Content starts
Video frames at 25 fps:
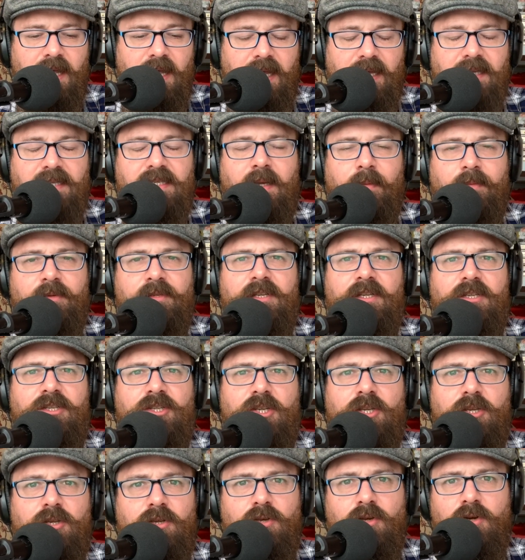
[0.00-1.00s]
exceptionally
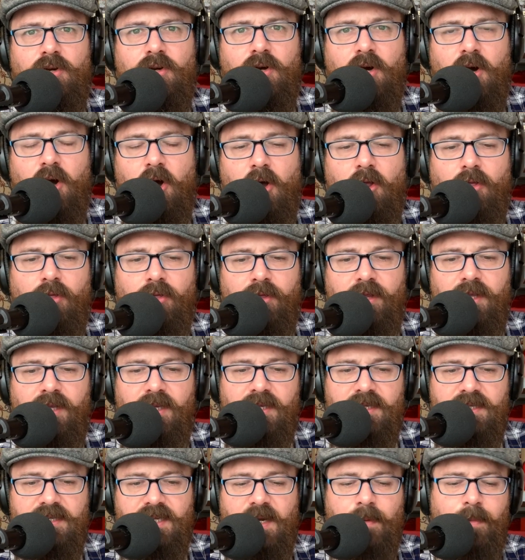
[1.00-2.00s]
secure on
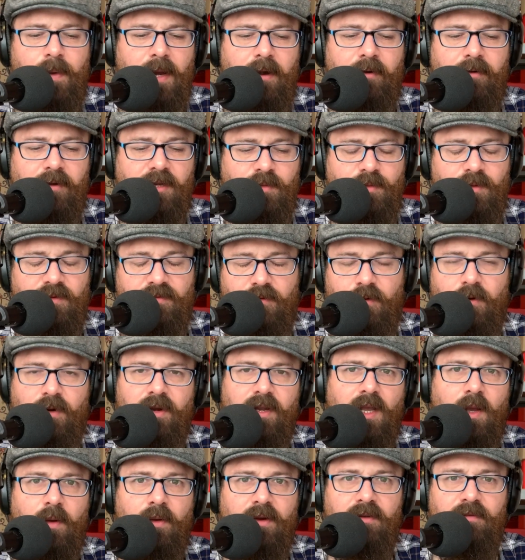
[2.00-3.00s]
the syllabaries before
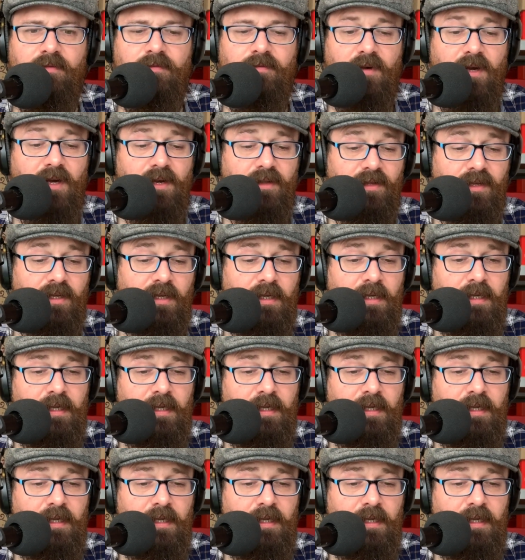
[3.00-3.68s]
I go any further.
Content ends
[What you have to do] All of the data above needs to be given again exactly. Leave out each image.

[Written response]
Video frames at 25 fps:
[0.00-1.00s]
exceptionally
[1.00-2.00s]
secure on
[2.00-3.00s]
the syllabaries before
[3.00-3.68s]
I go any further.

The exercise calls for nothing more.